All in vain. Because without their mother’s support, they soon grew too weak to do anything but suffer as their young, brief lives ebbed from them.

A week later, there was not a single one left alive.


A brutal tragedy. Mother cut down cruelly in a moment of feral predation. Children left to die a terrible wasting death. Everything within us rails against such senseless brutality.

But wait…. we are children of the clock, the madmen of infinity. We need not dwell on this horror when we can so easily visit the other side of the coin.

What else might have happened?


The moment thaws anew, but this time, mother rabbit’s deep prey species intuition kicks in at the fatal moment, and she darts out of the way of the fox’s leap and disappears into the forest at lightning speed.

The vixen pursues with all her speed, but it is nothing compared to mother rabbit’s, and so the vixen rapidly loses all sight or scent of her, and what’s more, had been led far away from the vulnerable burrow.

Mother rabbit lives another day, and to her, this was nothing but another routine near-death experience for a member of a highly sought after prey species.

She will live to a ripe old age, and her children will grow into strong, healthy adult rabbits as well, with their own burrows, and their own babies.

Today, mother rabbit has won.


The vixen, however, is not doing so well.

That leap was the last, desperate act of a predator on the verge of starvation. A harsh winter had vastly depleted the local stock of prey. She had increasingly found herself spending more and more of her precious energy simply looking for prey, let alone catching it.

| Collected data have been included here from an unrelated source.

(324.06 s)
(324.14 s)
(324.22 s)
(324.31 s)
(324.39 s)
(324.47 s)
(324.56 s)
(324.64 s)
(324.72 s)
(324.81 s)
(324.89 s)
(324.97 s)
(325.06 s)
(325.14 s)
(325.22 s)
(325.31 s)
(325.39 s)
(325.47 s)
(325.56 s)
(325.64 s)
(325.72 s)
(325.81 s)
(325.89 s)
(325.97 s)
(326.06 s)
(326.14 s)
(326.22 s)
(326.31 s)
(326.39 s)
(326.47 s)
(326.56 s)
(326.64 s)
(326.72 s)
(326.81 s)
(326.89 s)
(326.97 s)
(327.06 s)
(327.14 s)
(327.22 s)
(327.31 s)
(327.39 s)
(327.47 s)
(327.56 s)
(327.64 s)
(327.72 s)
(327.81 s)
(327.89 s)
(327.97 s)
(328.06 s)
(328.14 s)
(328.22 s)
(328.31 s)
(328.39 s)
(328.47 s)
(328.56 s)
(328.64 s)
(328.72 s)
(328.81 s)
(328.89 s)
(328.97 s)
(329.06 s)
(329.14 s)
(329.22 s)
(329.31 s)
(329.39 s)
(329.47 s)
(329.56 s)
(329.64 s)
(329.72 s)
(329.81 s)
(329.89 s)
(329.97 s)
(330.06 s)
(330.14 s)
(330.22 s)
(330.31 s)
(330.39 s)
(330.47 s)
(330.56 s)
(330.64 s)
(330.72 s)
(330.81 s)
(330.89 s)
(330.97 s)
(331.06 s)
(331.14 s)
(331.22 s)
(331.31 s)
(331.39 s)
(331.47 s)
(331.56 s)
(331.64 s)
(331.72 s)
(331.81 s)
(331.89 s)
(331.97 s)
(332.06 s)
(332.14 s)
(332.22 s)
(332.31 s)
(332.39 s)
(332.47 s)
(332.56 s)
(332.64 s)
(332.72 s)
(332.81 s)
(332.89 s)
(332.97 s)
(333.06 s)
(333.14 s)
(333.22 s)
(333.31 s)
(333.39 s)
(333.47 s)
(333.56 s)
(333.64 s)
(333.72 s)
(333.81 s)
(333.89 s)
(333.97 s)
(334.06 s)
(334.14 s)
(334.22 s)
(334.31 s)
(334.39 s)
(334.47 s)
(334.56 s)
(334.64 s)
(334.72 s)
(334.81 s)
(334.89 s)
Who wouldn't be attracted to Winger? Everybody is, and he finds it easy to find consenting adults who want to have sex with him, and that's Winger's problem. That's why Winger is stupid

And with every failed hunt, she grew weaker, and more frightened, and more confused. She visited her cubs less and less often, because her milk had long ago dried up, and she could not bear to disappoint them again. She would return when she was strong again and could feed them. Surely she would eat soon.

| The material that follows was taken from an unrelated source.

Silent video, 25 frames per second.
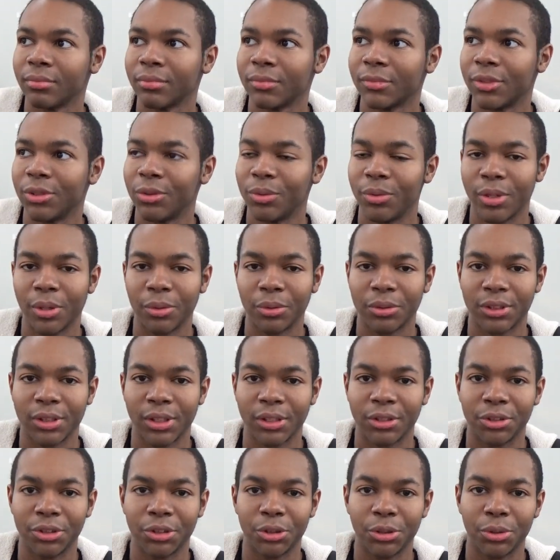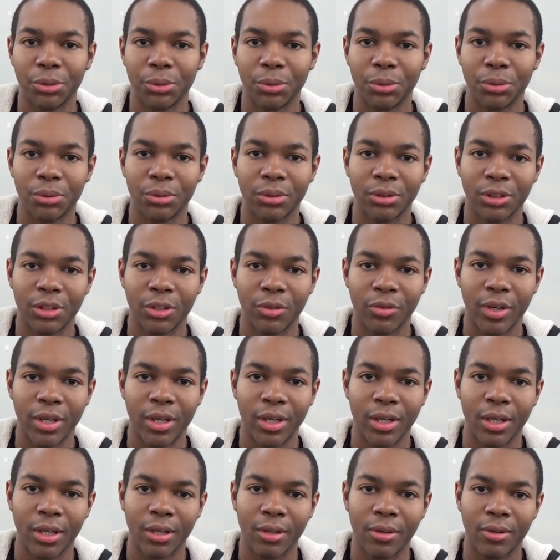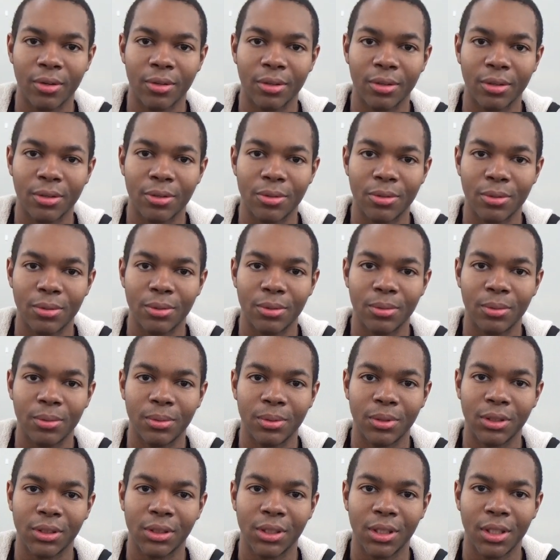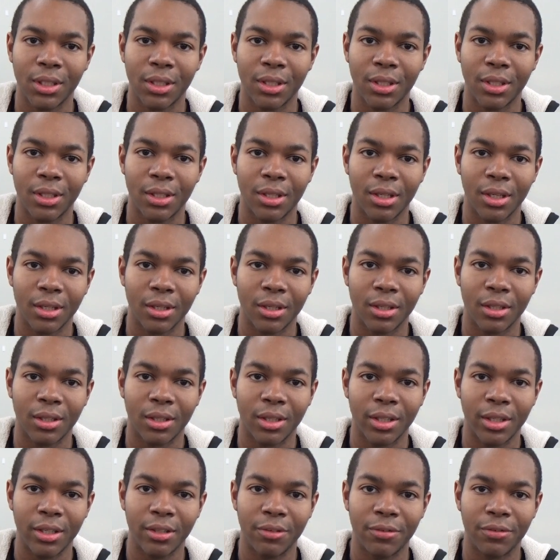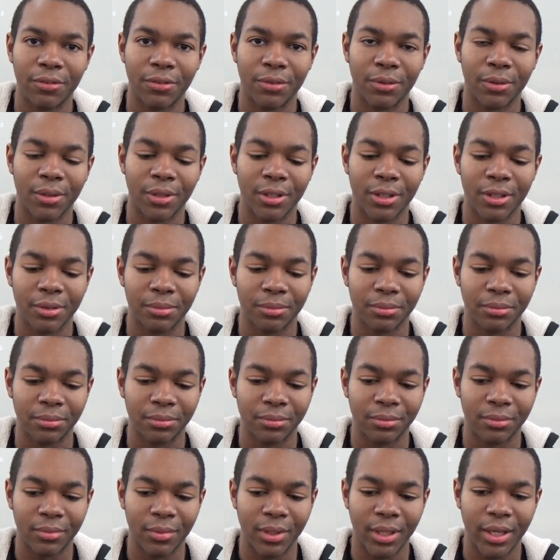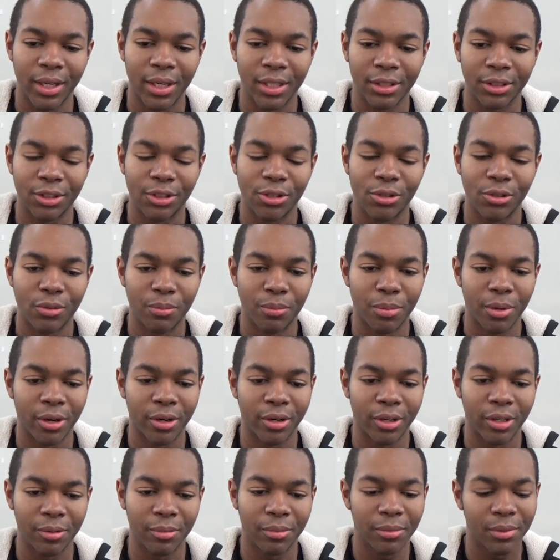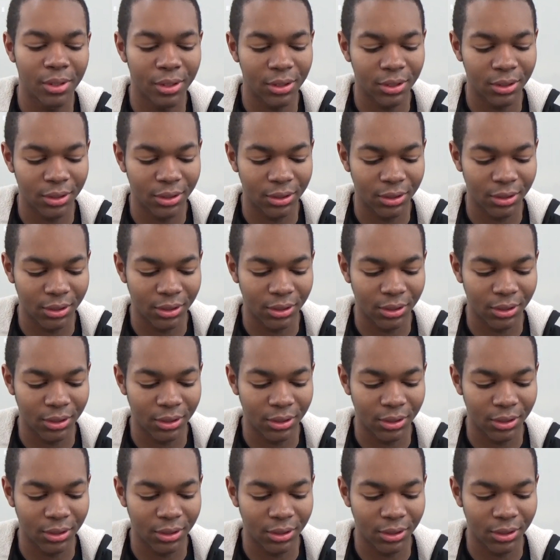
Two Yosenjus, three Nekroz, Cleafort, and two Burning Abyss.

But time dragged on and her muscles grew weaker and her sight grew weaker and she began to slip and fall and blunder into things, and just when she was almost ready to lay down in despair, she had stumbled across the unwary other rabbit.

So when that last desperate leap failed, as did the frantic chase afterwards, her heart broke. She spent the last day of her life blindly wandering the forest with only her sense of smell to guide her, trying to hard to find the scent of food or, at least, the way back to her cubs, so that when she died, she could feed them all once last time.

But that was not to be. Instead, in her blindness, she fell and broke her right front leg, and did not even have the strength to get back up and hobble onwards.

She died where she he lay.


Her three kits lived on a while. Predators have large meals further apart than prey, and their mother had left on long trips before, especially lately.

But eventually, as their hunger grew and grew, the kits grew frightened and panicked. In hunger, their boldness grew, first exploring the limits of their den, then outside it, all the time calling, calling, calling for the mother who would never return for them.

A month later, perhaps one of them might have survived. But they were far too young to hunt on their own, and their clumsy attempts only wasted what little life they had left in them by this point.

But predators they were, and predators always have one final defense.

Blinded by desperate need, they fell upon each other.

The victor lived a little while longer by feeding upon the remains of its two siblings.

But in the end, they all died scared and alone.


Now tell me, Gentle Reader : which side of the coin do we prefer? Which mother lives, and which dies? Whose children thrive and live on, and whose die of starvation and madness?

And think, Dear Reader. Scenes as tragic and as senseless and as brutal as this happens a thousand times a minute throughout the vast and varied world of Mother Nature. Mothers die. Children starve. Chaos rules. Kindness is absent. And nothing ever makes sense.

And it is from this that we know that justice is a human concept.

And that Nature is the cruelest thing of all.